7 Dodgy deals for UN votes

‘There is some interesting traffic in relation to deals done for UN votes that reveals that the UK did a vote-swap with Saudi to get Saudi onto the Human Rights Council.

The offer to the UK from Saudi included $100,000 to the section of the FCO [Foreign & Commonwealth Office] that deals with who should be elected to the human rights council. It’s there in the cables, for “the campaigning expense that the FCO will need” to make sure that Saudi is elected to the HR council. Saudi ended up with the support of over 100 countries, so between bribes and vote-swapping that’s what it gets. There are a number of cables on how Saudi manages the UN and payments going to officials, dressed up as “assistance to your programme”. ’

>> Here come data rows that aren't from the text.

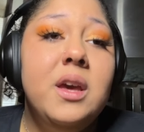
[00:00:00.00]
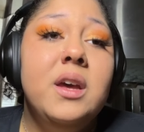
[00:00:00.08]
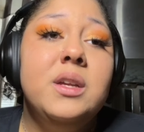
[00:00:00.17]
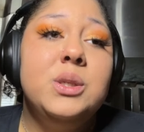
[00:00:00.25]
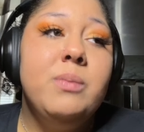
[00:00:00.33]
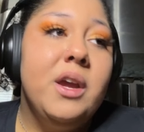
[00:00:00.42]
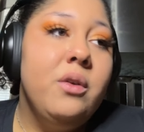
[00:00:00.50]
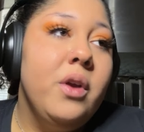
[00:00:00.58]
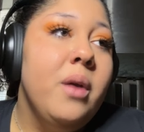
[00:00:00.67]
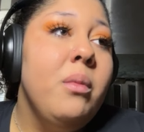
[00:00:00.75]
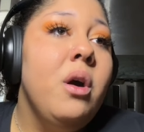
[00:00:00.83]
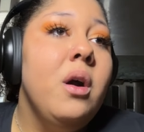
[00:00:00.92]
because my
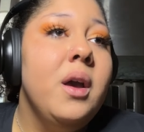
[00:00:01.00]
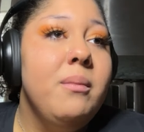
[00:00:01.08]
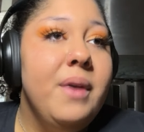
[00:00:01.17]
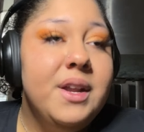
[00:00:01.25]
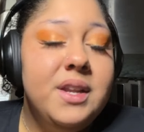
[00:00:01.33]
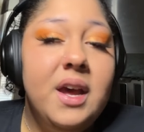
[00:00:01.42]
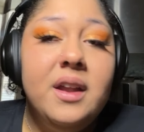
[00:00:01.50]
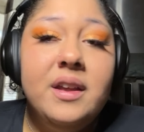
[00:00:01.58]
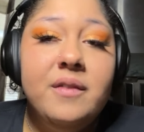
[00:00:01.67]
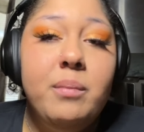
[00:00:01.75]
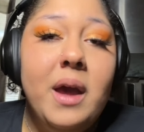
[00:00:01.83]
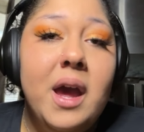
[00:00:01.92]
grandma and my
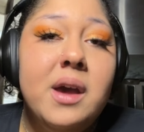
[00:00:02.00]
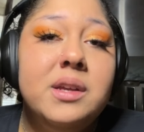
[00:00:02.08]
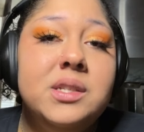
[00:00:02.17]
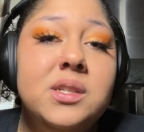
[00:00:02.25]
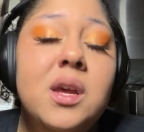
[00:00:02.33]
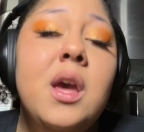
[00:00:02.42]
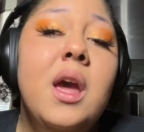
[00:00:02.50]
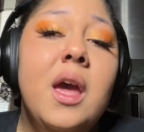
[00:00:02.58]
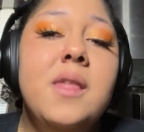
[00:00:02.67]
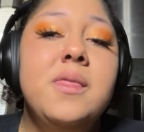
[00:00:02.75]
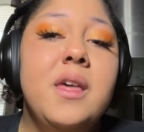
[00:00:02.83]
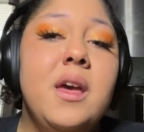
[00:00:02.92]
dad have passed.
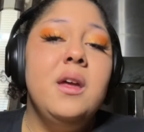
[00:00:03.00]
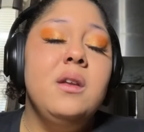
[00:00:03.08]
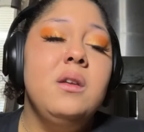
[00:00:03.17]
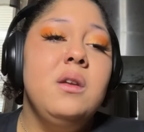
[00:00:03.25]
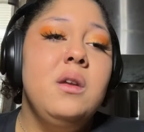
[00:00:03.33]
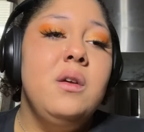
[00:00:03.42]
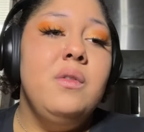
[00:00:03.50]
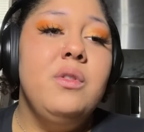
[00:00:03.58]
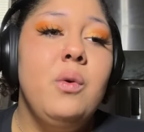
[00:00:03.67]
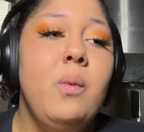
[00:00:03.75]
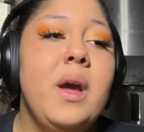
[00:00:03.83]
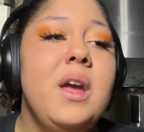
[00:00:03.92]
And then
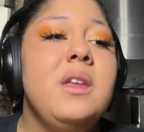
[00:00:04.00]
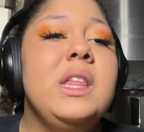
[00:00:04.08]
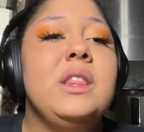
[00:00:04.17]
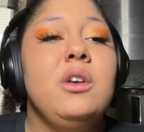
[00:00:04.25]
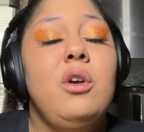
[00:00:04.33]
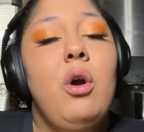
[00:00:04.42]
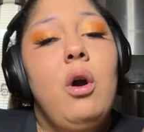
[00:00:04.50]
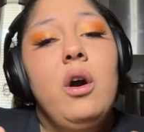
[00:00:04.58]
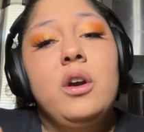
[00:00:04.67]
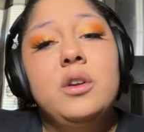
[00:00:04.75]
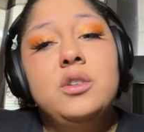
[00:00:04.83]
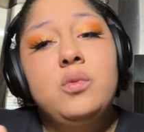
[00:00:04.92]
the way that the
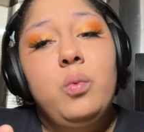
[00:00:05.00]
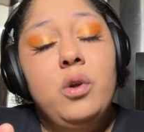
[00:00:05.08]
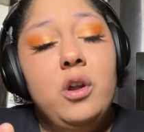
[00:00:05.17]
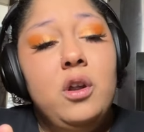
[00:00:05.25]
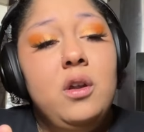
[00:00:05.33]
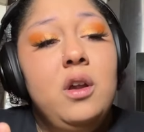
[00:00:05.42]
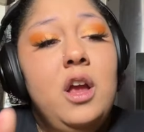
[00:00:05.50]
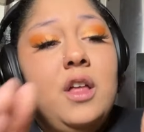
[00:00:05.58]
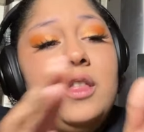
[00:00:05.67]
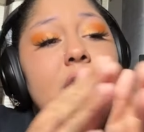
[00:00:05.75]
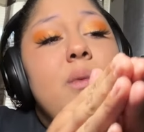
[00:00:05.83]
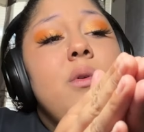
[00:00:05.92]
cars were,
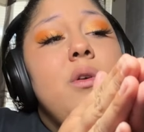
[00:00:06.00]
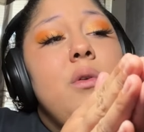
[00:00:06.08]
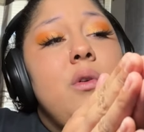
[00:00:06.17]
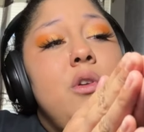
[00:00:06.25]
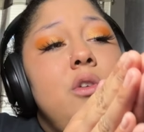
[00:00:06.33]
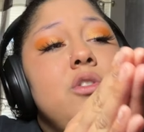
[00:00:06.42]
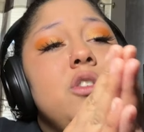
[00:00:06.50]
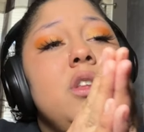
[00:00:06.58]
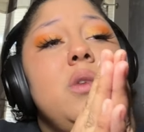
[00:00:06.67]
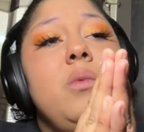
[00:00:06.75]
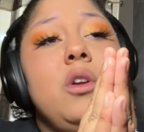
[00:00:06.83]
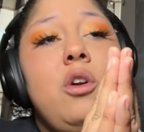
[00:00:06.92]
they were
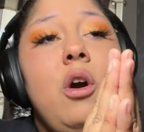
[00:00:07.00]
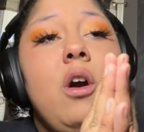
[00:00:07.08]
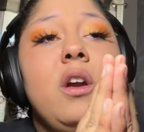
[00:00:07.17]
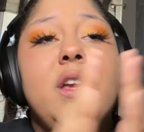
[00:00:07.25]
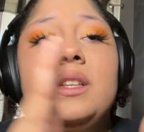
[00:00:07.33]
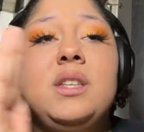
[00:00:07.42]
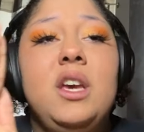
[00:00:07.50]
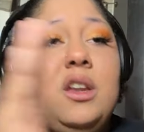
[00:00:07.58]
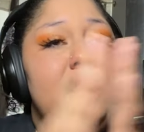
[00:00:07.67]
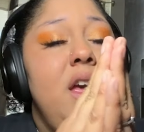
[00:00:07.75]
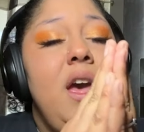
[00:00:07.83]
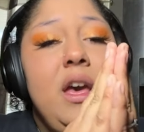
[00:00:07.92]
usually when a car gets
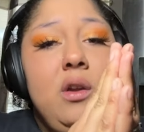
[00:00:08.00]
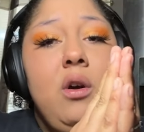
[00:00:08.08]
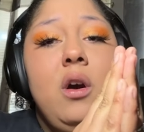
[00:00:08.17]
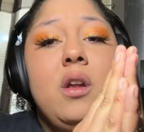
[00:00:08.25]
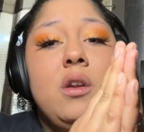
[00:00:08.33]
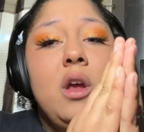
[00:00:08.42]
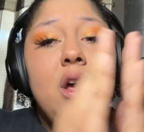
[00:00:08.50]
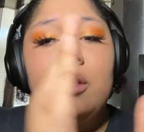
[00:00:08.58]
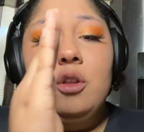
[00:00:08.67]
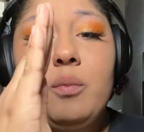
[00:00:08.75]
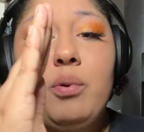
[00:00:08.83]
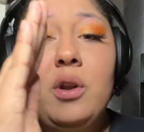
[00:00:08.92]
hit head
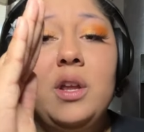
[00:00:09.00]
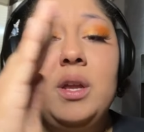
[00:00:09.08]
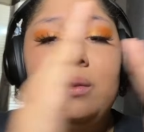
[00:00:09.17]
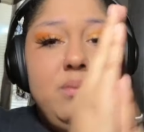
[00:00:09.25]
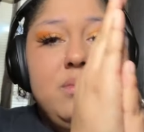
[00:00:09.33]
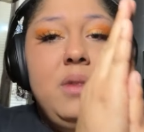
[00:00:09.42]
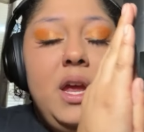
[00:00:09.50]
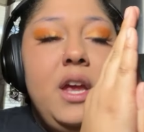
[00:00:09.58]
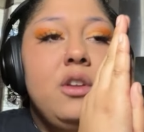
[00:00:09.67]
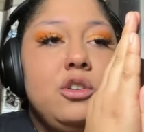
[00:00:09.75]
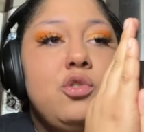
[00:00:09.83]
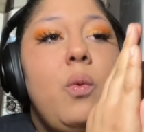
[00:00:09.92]
on, they're pretty
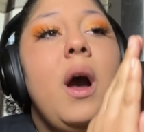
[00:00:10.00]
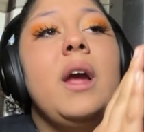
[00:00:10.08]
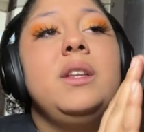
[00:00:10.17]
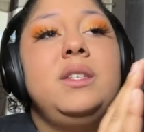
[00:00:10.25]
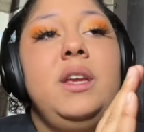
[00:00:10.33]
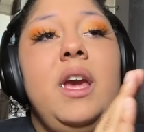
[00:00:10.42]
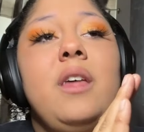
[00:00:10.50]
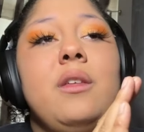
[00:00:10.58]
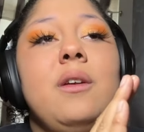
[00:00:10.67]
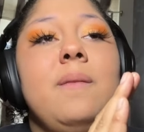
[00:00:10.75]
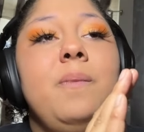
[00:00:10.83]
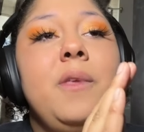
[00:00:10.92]
intertwined
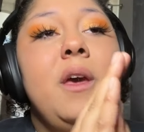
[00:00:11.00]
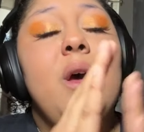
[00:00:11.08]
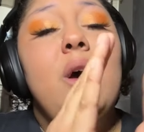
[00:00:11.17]
together.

Photo: David G Silvers under a CC Licence

Julian Assange has been detained in Britain for five years, unable to leave his place of refuge in the Ecuadorian embassy without risk of being arrested and extradited to the US, which wants to try him for espionage. He is also unable to receive the hospital treatment he needs. ‘It’s tough,’ he comments. ‘But a super-max [prison] in the US would also be tough and I would not be able to work there.’ He adds: ‘Saudi has started a high-level criminal investigation into the cable release; it plans to put anyone distributing them in prison for 20 years. So we joke that we are much better off accepting extradition to Saudi Arabia because it’s only 20 years, whereas the US is gunning for over half a century...’

In 2014 Assange and his lawyer filed a case in the UN for unlawful and arbitrary detention, under international law and the covenants Britain has signed up to. In February this year the UN Working Group on Arbitrary Detention ruled in his favour.